Уваров доверчиво вынул свой «бульдог» из кобуры и на ладони показал его дяде. Из барабана торчали тусклые свинцовые носики четырёх патронов, пятое гнездо было пустым. Дядя сказал всё с тем же весёлым презрением:
– Кинематографическое оружие. Такая война действительно интересна… до встречи с противником. По-моему, бесстрашный воин, вас надо поставить носом в угол, а может быть, даже и… – дядя слегка похлопал себя сзади по пузырю офицерского галифе, но заключил уже серьёзно: – Вам известно, что эта… бутафория за десять шагов не пробивает и трухлявой доски в дюйм толщиной? Неизвестно? Тогда получите назад деньги с вашего 2-го реального.
Но Уваров, не обижаясь на эти едкие слова, опустил свой кургузый револьвер в потёртый кожаный чехол, сразу оттянувший ему ремень с медной пряжкой с четырьмя тиснёными на ней буквами «С2РУ».
– Но я же совсем не намерен во что бы то ни стало убивать людей, – ясными глазами глядя на Константина Михайловича, сказал он. – Я считаю, что в этой смуте мы, то есть интеллигентная молодёжь, должны перенести всё со своим народом и прикрыть его грудью. Вот так.
Дядя вдруг болезненно поморщился, как от очень фальшивой ноты в оркестре, который он до сих пор всё-таки ещё слушал.
– Это, простите, из какой партийной программы? Социалистов-революционеров господина Чернова?
Уваров пожал плечами.
– Не знаю. Но так мне подсказывает совесть.
Дядя с шумом вздохнул.
– И тут совесть. И кроме всего, узкая у вас грудь, юноша. Вы уверены, что народ в ней нуждается? Он уж как-нибудь сам. И… забросьте вы его поскорее в Волгу, этот монтекристо. Ох, и даст же вам жару Пётр Захаркин! – вдруг добродушно и даже весело определил дядя Костя и успокаивающе кивнул жене: – Не бойся, друг мой. Это же чистейшей воды оперетта. Да пусть они походят по саду.
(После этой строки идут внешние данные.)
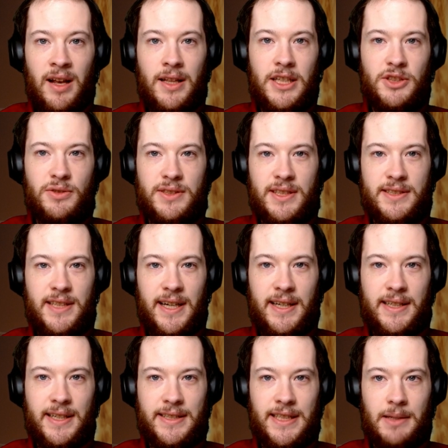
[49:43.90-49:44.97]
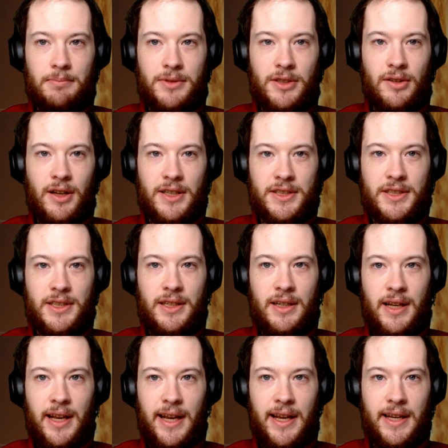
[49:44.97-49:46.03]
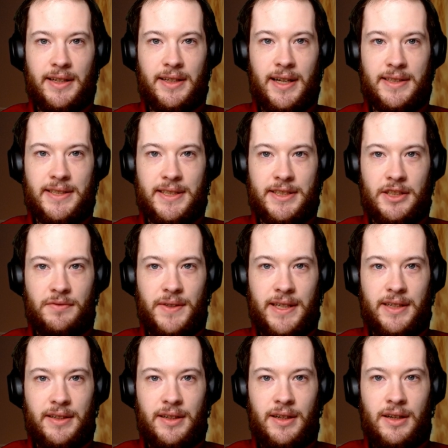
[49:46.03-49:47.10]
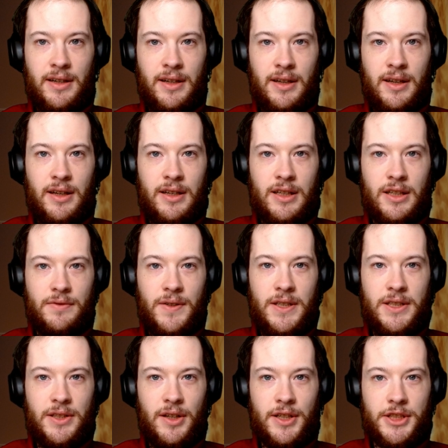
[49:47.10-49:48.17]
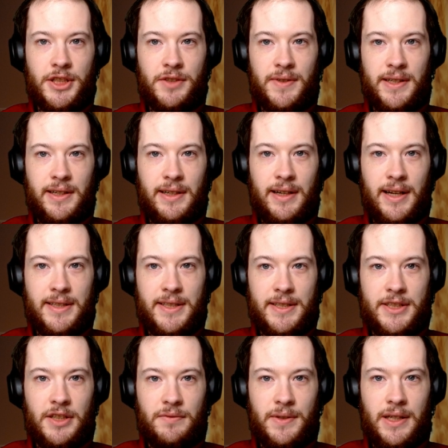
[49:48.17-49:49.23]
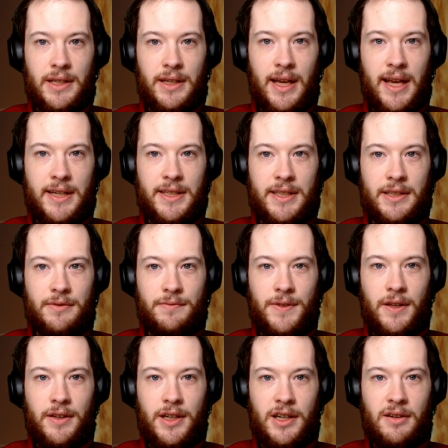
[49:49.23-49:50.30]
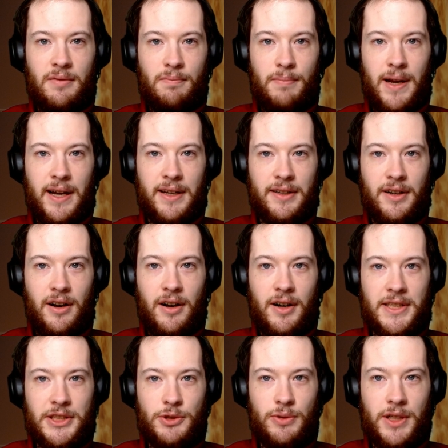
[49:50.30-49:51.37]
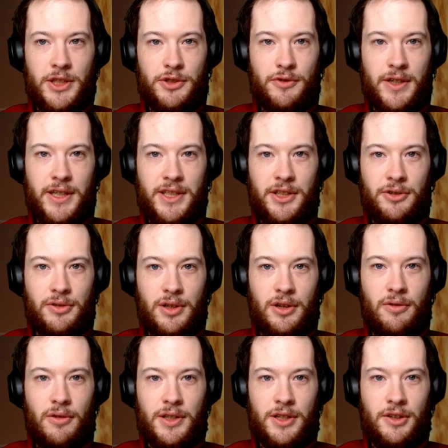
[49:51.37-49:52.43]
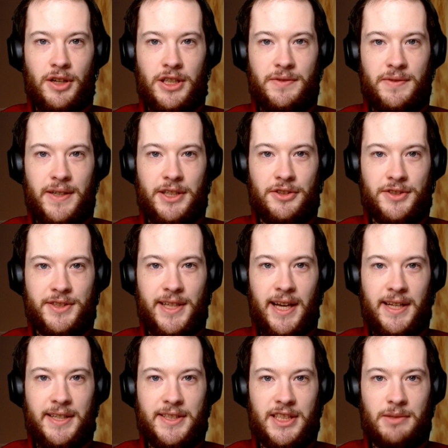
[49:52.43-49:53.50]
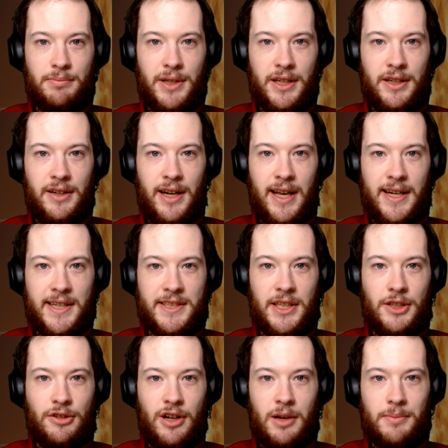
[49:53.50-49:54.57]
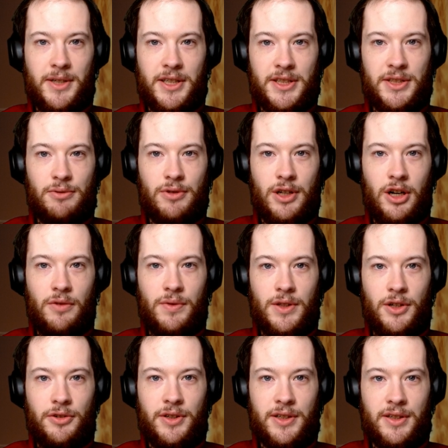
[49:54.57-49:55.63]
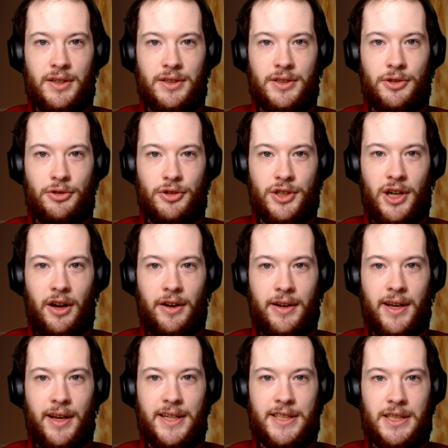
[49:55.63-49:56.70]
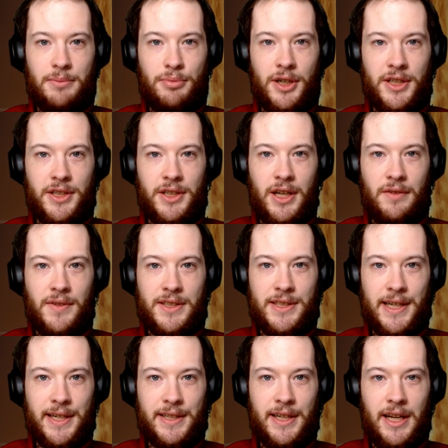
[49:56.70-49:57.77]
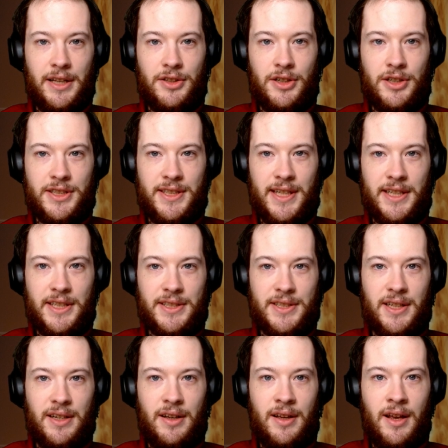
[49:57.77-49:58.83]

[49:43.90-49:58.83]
This was the second attempt to launch an SSLV. The first launch of an SSLV ended in failure back in August 2022 when the launch vehicle's guidance computer and accelerometers were overloaded due to shock and separation of the second and third stages.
Вон ещё Димку пусть возьмут. Он тоже любит в казаки-разбойники играть. Любишь, Димка?
Нет, больше всего на свете я любил моего бывалого фронтовика – дядю, и сквозь все его насмешки чувствовал какую-то горькую и большую правду его совсем невесёлых слов. Но я, конечно, не сказал ему ничего. Что же это за любовь, о которой можно говорить на всех перекрёстках?
Дядя же так добродушно посмеивался, что Ксения Петровна вдруг успокоилась, и мы втроём пошли в сад.
Но меня всё ещё продолжала занимать лошадь Уварова, и не так сама лошадь, как высокое казачье седло, в котором я ещё за свой короткий век и раза не сиживал. Я всё время пытался свести разговор на лошадей и сёдла, а Уваров и тётка от меня отмахивались и были похожи на лунатиков.